This one made its mark in a relatively short period of time. Launched in 2007, it bagged a 5-star rating in the very first month of being rated.
However, upfront there is a question to be addressed: What sets this fund apart from Fidelity Equity, another fund in the category from the Fidelity stable also managed by Kothari? Fidelity India Growth Fund is more biased towards growth stocks and the fund manager is more willing to take concentrated bets here. To add to it, it also has the flexibility to invest in international markets.

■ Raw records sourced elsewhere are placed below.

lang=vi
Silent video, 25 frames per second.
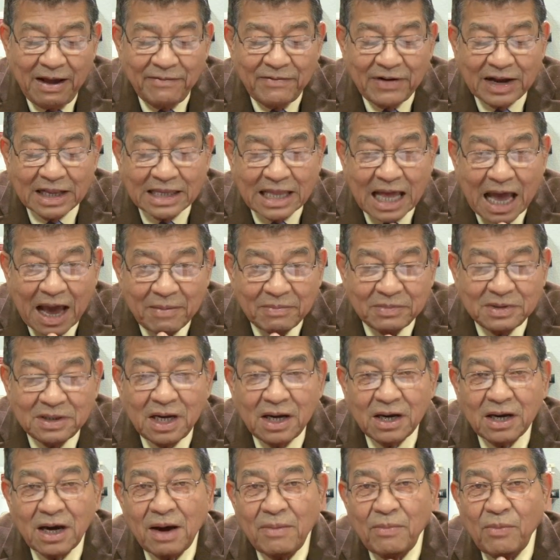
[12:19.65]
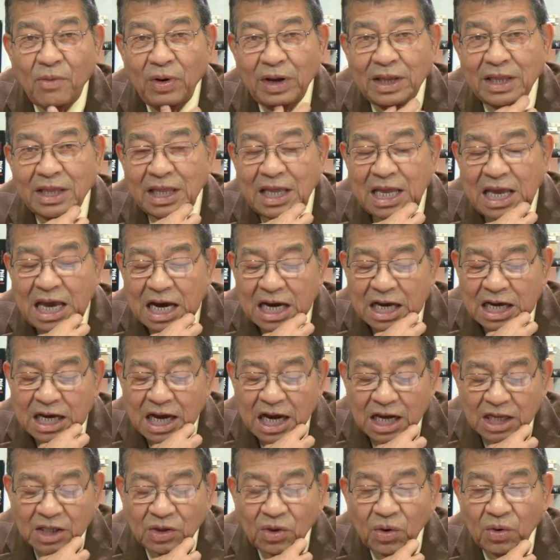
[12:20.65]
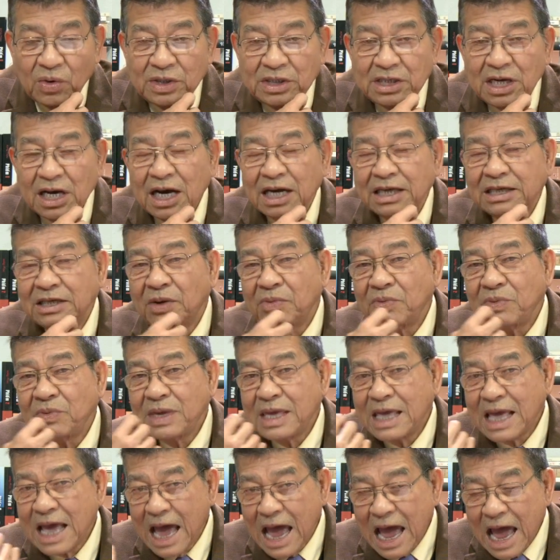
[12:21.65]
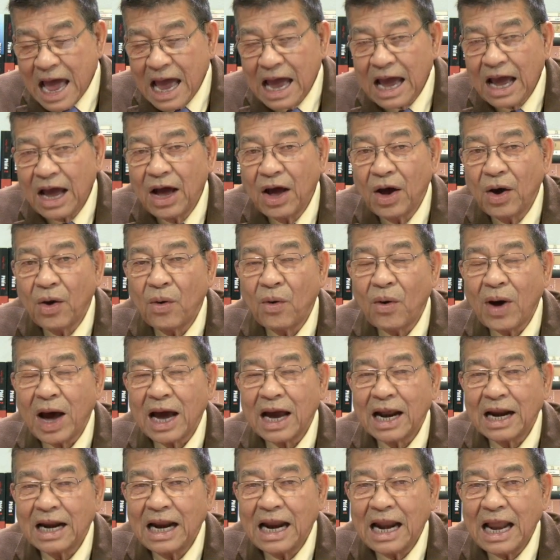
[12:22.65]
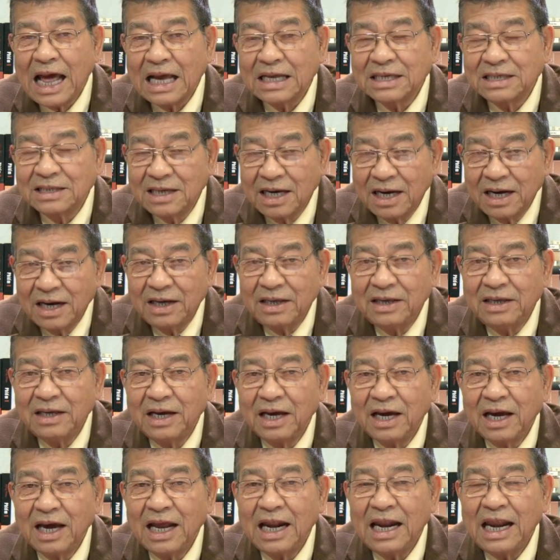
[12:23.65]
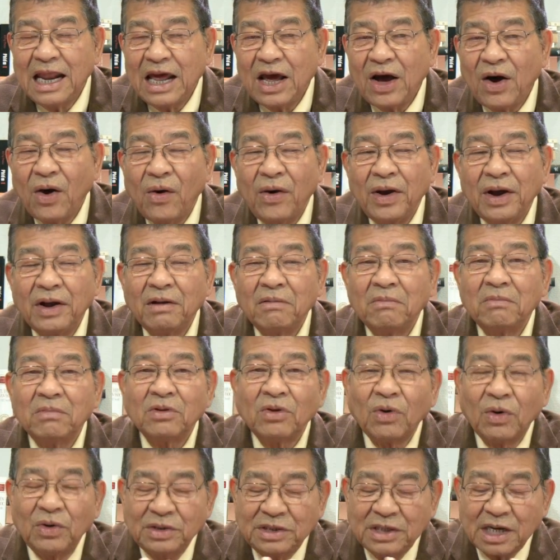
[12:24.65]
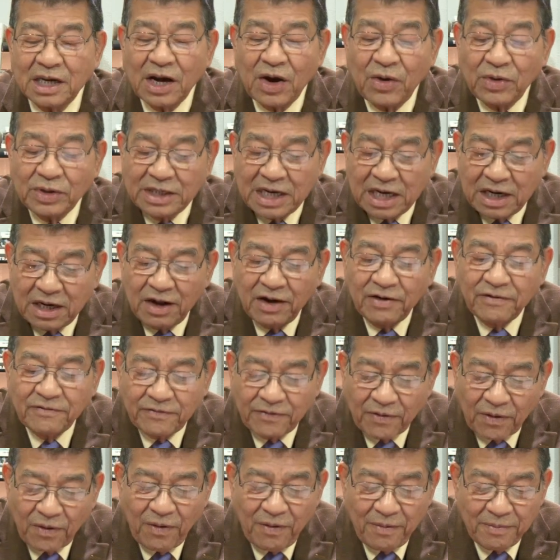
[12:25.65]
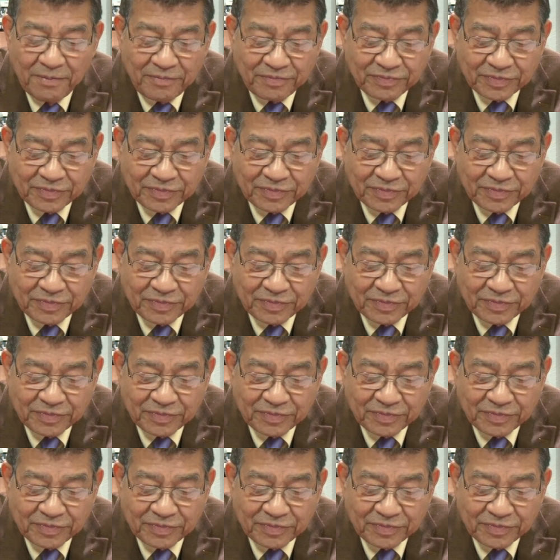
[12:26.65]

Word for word: và tham dự các buổi tiệc ờ, tổ chức ở trong nhà hoặc là dự những cái lễ hội tổ chức trên đường phố.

True to Kothari’s style, this fund adopts a buy-and-hold strategy and of the total 48 stocks currently in the portfolio, 34 have been held since inception. Over 80 per cent of the portfolio is currently in large-cap stocks. Like Fidelity Equity, Banking has been the preferred sector with an average exposure of 25 per cent since launch.
In 2008, the fund utilised the attractive valuation opportunity in the bear market by investing in under-valued stocks. Its cash position did go above 10 per cent for three months between May and July in 2008. By the time the rally began in 2009, the fund was fully invested which gave it a headstart. That year, it delivered 91 per cent and was the best performing fund in the category in 2010.
During the last two years, Banking, Pharma and IT were the biggest contributors to the fund’s gains. “The out performance is the outcome of following Fidelity’s investment philosophy of bottom-up stock picking, to deliver superior risk adjusted returns to our investors,” says Kothari. But in the same period Telecom and Steel negatively impacted the overall gain.
Its performance in difference market phases is impressive. The fund takes concentrated bets when the fund manager has a high degree of conviction (RIL, ICICI Bank, Infosys Technologies). Active cash calls at certain times, with the focus on fundamentals and ability to identify stocks and managements which can execute well at the right value, has made it a star performer.